Exercise instructions
Write out every record below exactly as given. Leave the pictures out.

[Collected data entries]

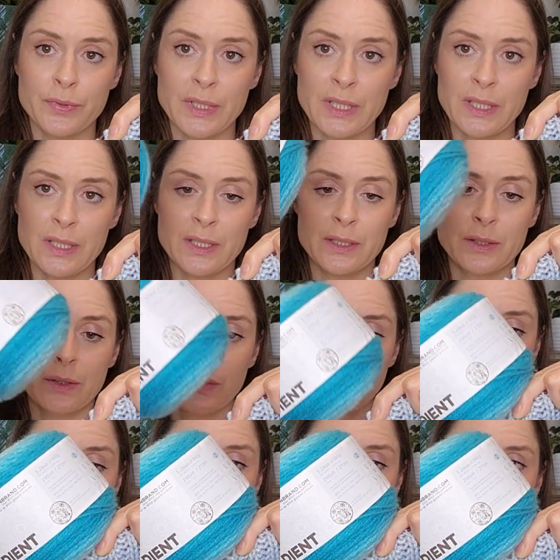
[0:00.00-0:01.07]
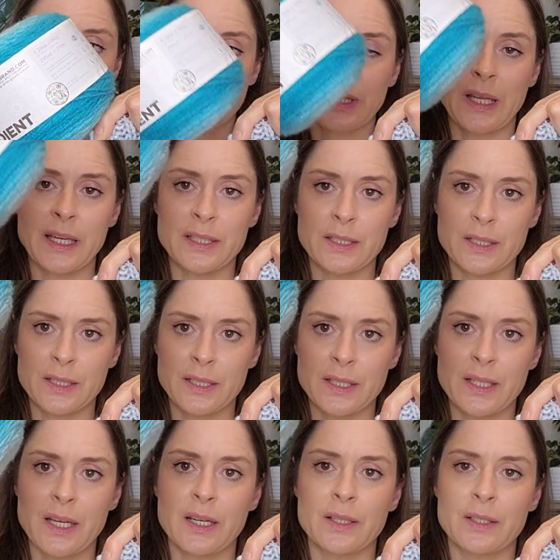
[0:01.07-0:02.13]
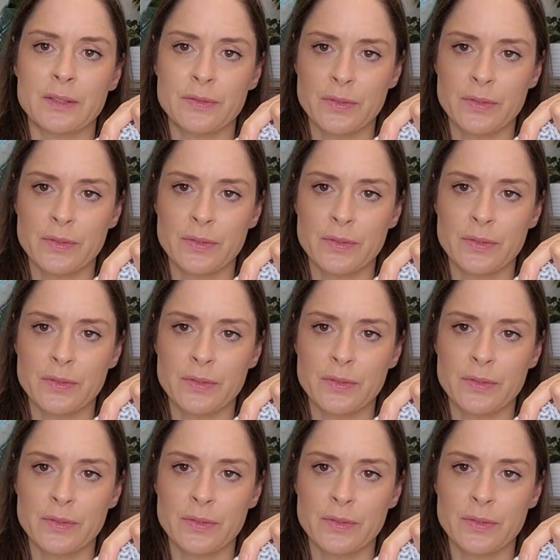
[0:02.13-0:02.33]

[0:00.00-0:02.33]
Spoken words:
these going from the light to the dark,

Solved exercise
[0:00.00-0:01.07]
[0:01.07-0:02.13]
[0:02.13-0:02.33]

[0:00.00-0:02.33]
Spoken words:
these going from the light to the dark,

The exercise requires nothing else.